• **Supplied records**:
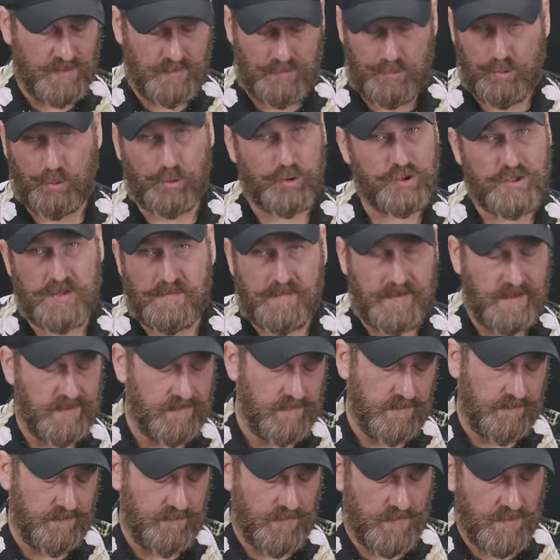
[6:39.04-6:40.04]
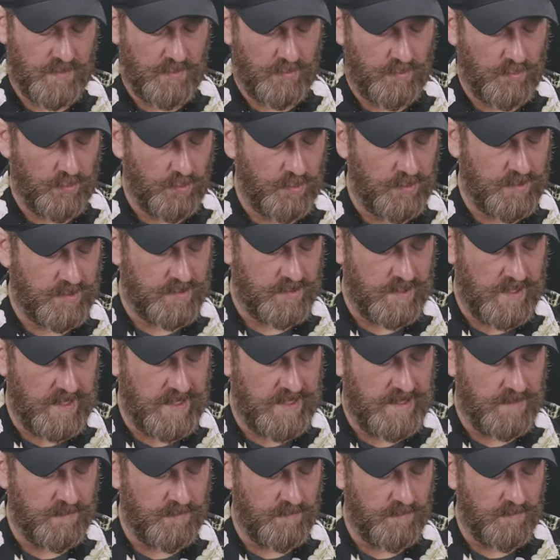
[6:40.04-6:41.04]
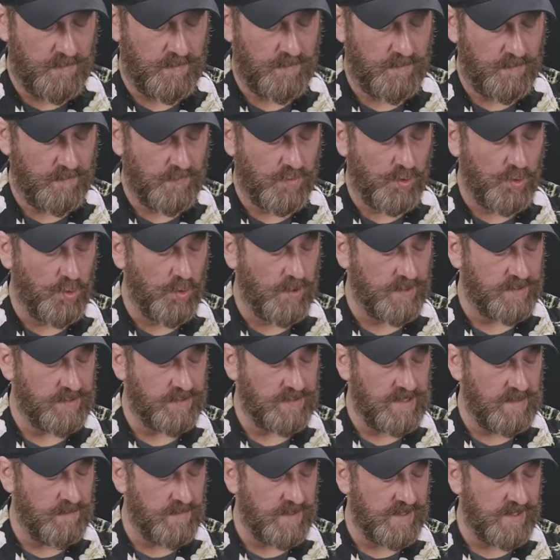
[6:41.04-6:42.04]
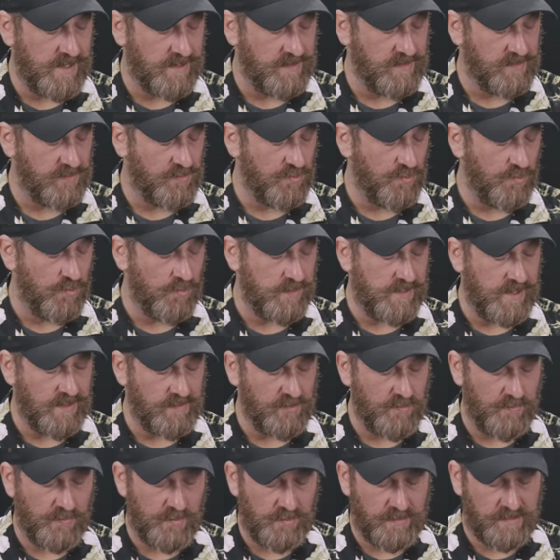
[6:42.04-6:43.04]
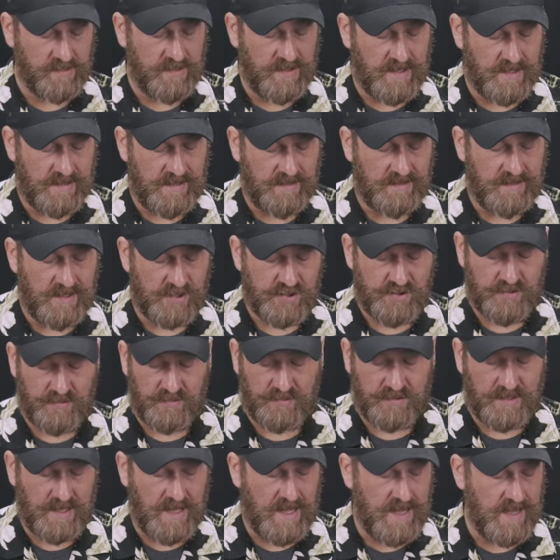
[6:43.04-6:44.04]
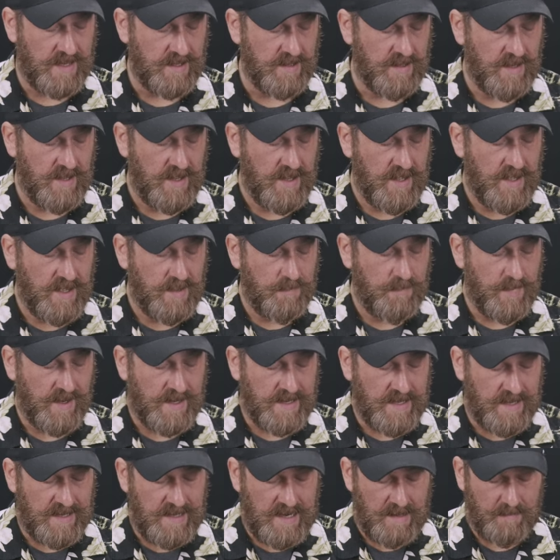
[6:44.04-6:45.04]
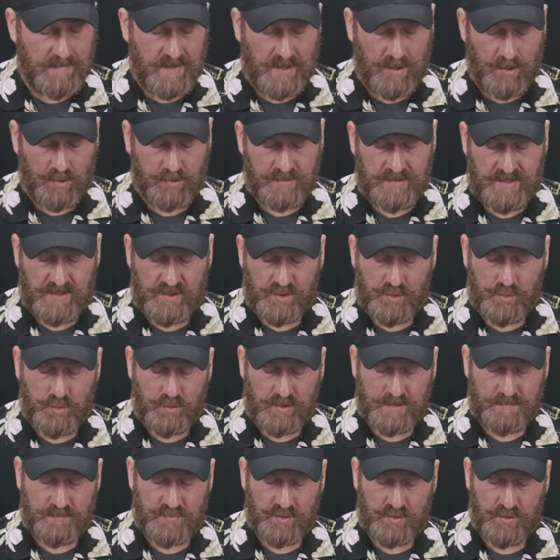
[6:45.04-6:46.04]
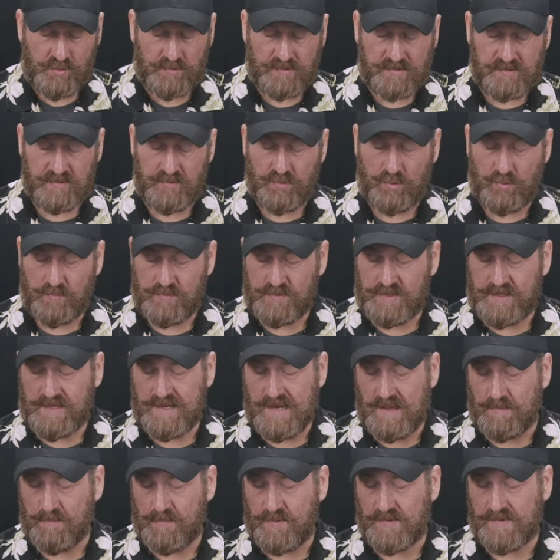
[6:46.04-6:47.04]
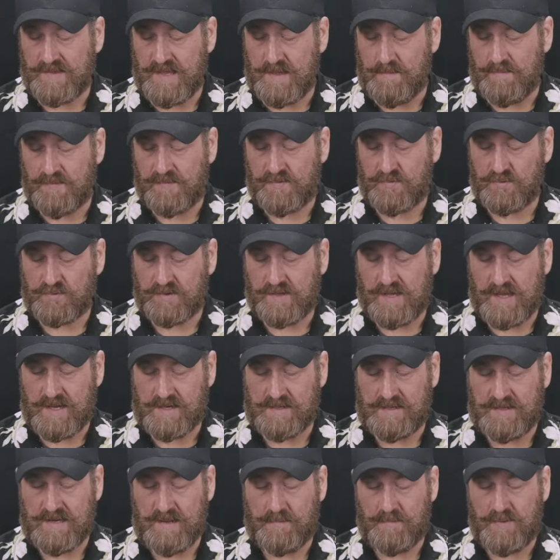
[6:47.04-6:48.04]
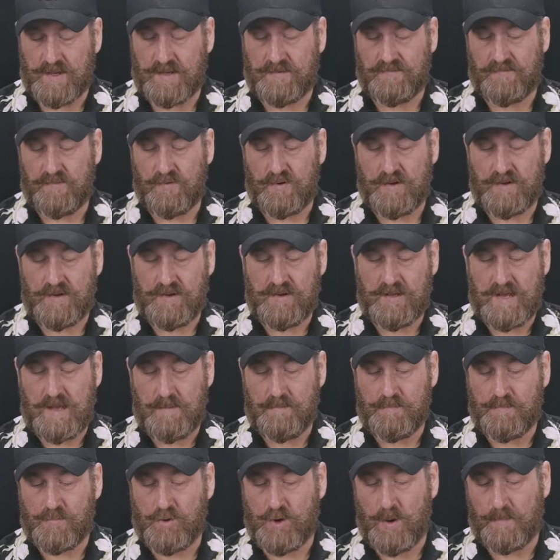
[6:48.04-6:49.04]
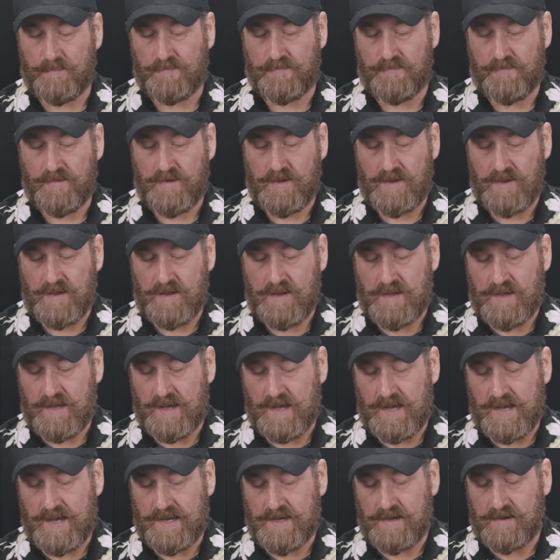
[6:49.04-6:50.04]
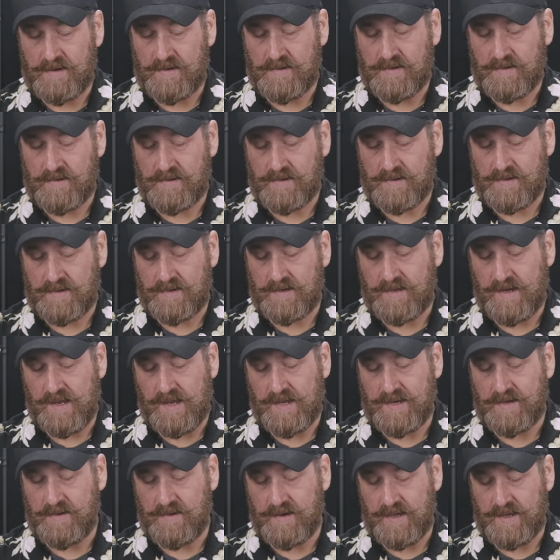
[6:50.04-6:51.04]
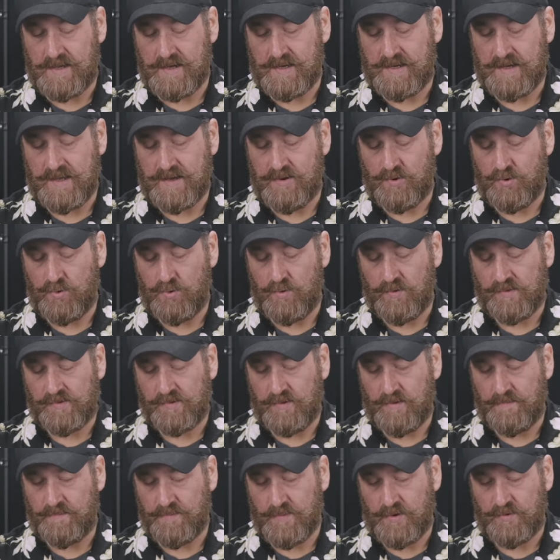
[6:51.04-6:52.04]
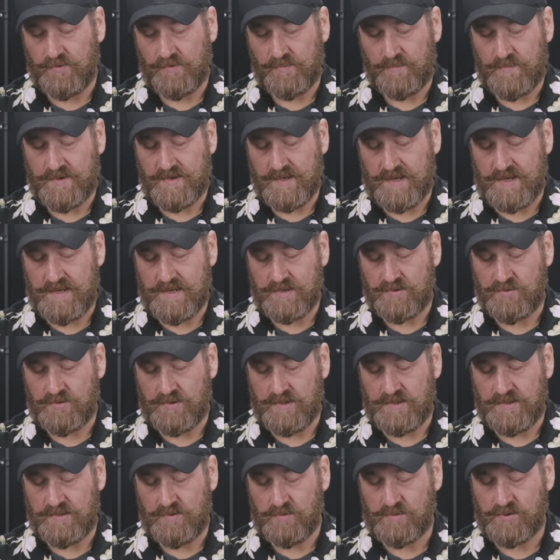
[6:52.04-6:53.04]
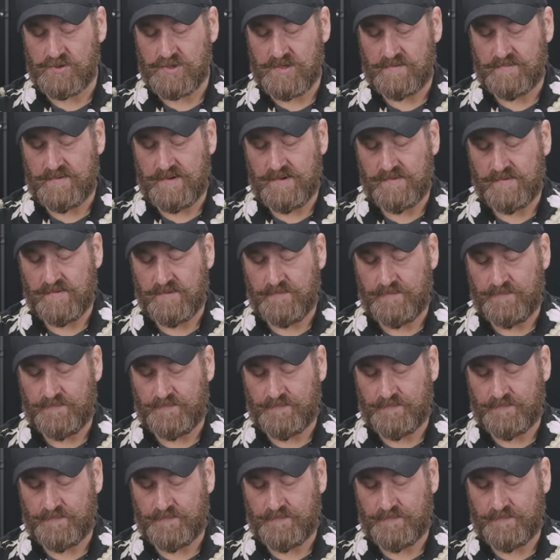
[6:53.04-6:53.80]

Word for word: logischerweise, und einem Gurt, den man dann zu, dazu benutzen kann, die Tasche zu tragen. Man kann aber auch den Gurt benutzen, um die Lampe selbst zu tragen. Die Lampe hat vorne am Kopf einen kleinen, eine kleine Öse aus Metall natürlich, logischerweise.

• **Work instruction**:
Print the material again, unchanged, without its pictures.

• **Expected answer**:
[6:39.04-6:40.04]
[6:40.04-6:41.04]
[6:41.04-6:42.04]
[6:42.04-6:43.04]
[6:43.04-6:44.04]
[6:44.04-6:45.04]
[6:45.04-6:46.04]
[6:46.04-6:47.04]
[6:47.04-6:48.04]
[6:48.04-6:49.04]
[6:49.04-6:50.04]
[6:50.04-6:51.04]
[6:51.04-6:52.04]
[6:52.04-6:53.04]
[6:53.04-6:53.80]

Word for word: logischerweise, und einem Gurt, den man dann zu, dazu benutzen kann, die Tasche zu tragen. Man kann aber auch den Gurt benutzen, um die Lampe selbst zu tragen. Die Lampe hat vorne am Kopf einen kleinen, eine kleine Öse aus Metall natürlich, logischerweise.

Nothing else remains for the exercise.